▶ Work request
Each line below must be transcribed exactly, and no picture may appear in the transcription.
━━━ Records to process ━━━
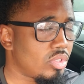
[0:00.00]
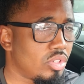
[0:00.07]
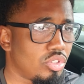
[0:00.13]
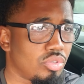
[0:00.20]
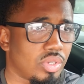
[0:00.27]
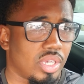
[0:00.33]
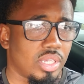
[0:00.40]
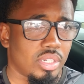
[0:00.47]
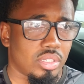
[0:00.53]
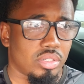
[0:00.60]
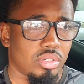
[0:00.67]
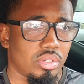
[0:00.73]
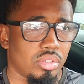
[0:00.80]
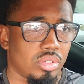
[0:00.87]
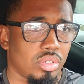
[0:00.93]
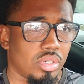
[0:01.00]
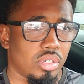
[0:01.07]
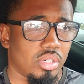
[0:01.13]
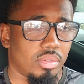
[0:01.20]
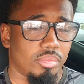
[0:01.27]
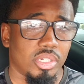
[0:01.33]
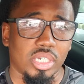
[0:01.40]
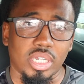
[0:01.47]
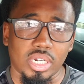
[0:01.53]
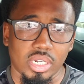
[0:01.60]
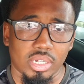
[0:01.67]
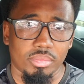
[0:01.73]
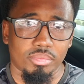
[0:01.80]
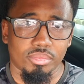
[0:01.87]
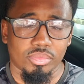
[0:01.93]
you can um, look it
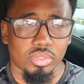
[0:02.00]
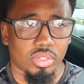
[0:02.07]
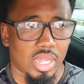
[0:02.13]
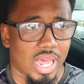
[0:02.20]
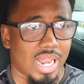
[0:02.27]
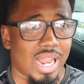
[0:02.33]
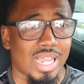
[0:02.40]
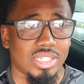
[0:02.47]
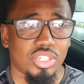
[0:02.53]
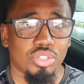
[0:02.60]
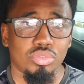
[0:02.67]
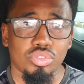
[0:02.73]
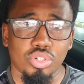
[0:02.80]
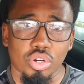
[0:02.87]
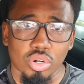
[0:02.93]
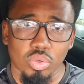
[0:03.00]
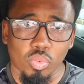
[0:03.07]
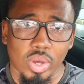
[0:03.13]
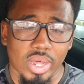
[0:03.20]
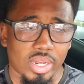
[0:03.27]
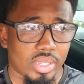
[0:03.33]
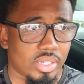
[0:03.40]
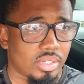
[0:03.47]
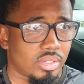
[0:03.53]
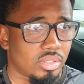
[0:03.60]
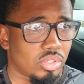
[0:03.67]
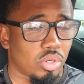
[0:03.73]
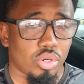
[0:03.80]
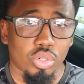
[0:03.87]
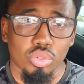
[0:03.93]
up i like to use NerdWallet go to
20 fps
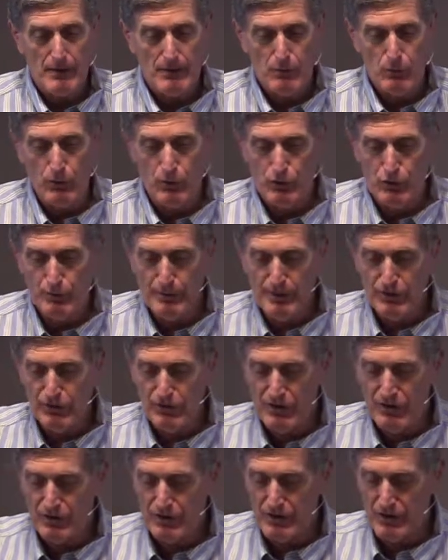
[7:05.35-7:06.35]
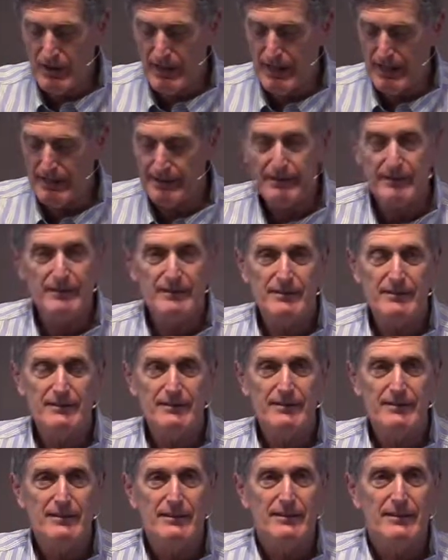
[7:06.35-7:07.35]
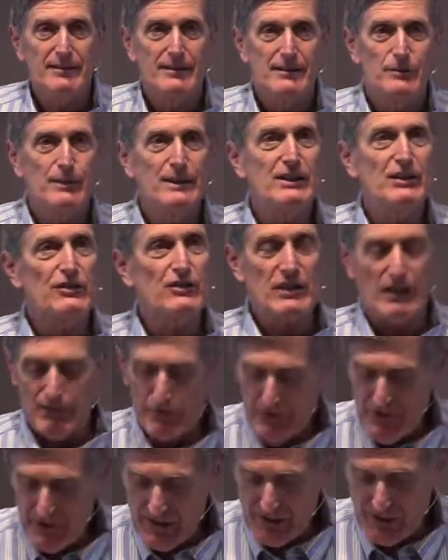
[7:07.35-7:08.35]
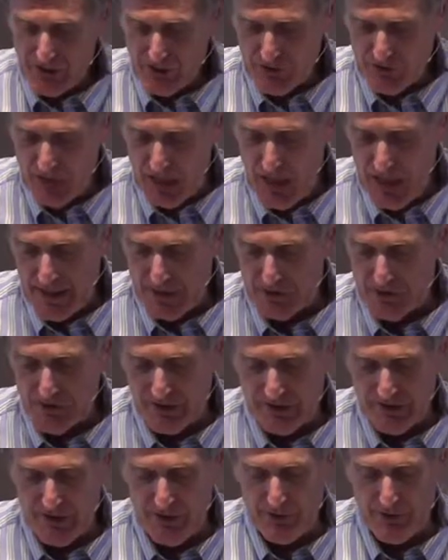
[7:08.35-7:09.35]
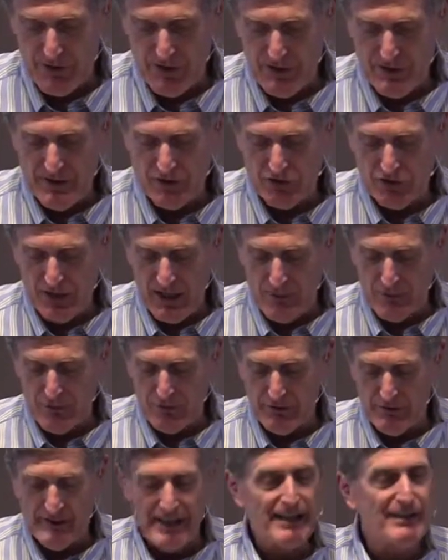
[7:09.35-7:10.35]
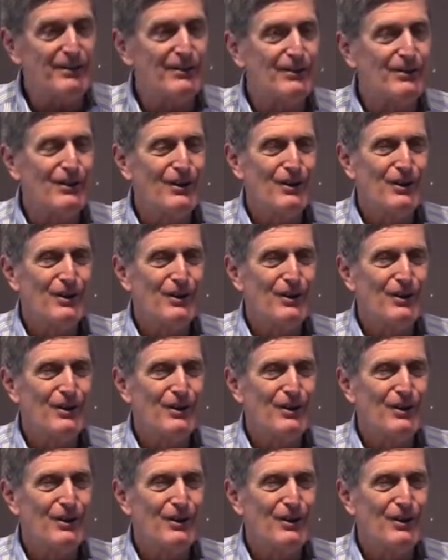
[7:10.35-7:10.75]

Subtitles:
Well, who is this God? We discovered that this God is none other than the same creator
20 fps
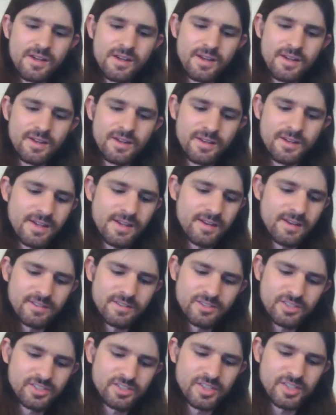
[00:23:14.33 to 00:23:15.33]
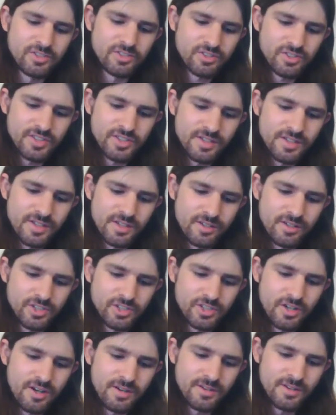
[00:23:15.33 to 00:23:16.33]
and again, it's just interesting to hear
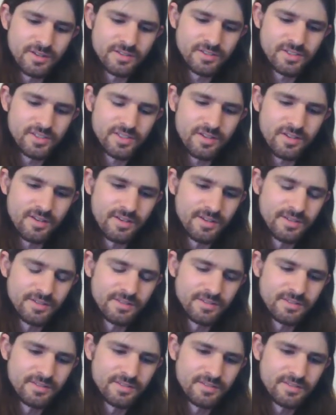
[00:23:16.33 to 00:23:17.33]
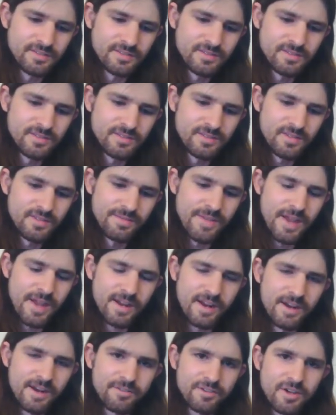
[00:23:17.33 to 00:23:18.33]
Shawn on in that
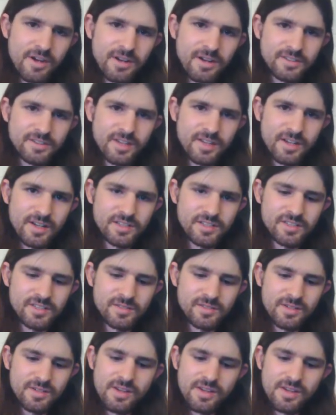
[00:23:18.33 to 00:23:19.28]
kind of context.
━━━
▶ Final answer
[0:00.00]
[0:00.07]
[0:00.13]
[0:00.20]
[0:00.27]
[0:00.33]
[0:00.40]
[0:00.47]
[0:00.53]
[0:00.60]
[0:00.67]
[0:00.73]
[0:00.80]
[0:00.87]
[0:00.93]
[0:01.00]
[0:01.07]
[0:01.13]
[0:01.20]
[0:01.27]
[0:01.33]
[0:01.40]
[0:01.47]
[0:01.53]
[0:01.60]
[0:01.67]
[0:01.73]
[0:01.80]
[0:01.87]
[0:01.93]
you can um, look it
[0:02.00]
[0:02.07]
[0:02.13]
[0:02.20]
[0:02.27]
[0:02.33]
[0:02.40]
[0:02.47]
[0:02.53]
[0:02.60]
[0:02.67]
[0:02.73]
[0:02.80]
[0:02.87]
[0:02.93]
[0:03.00]
[0:03.07]
[0:03.13]
[0:03.20]
[0:03.27]
[0:03.33]
[0:03.40]
[0:03.47]
[0:03.53]
[0:03.60]
[0:03.67]
[0:03.73]
[0:03.80]
[0:03.87]
[0:03.93]
up i like to use NerdWallet go to
20 fps
[7:05.35-7:06.35]
[7:06.35-7:07.35]
[7:07.35-7:08.35]
[7:08.35-7:09.35]
[7:09.35-7:10.35]
[7:10.35-7:10.75]

Subtitles:
Well, who is this God? We discovered that this God is none other than the same creator
20 fps
[00:23:14.33 to 00:23:15.33]
[00:23:15.33 to 00:23:16.33]
and again, it's just interesting to hear
[00:23:16.33 to 00:23:17.33]
[00:23:17.33 to 00:23:18.33]
Shawn on in that
[00:23:18.33 to 00:23:19.28]
kind of context.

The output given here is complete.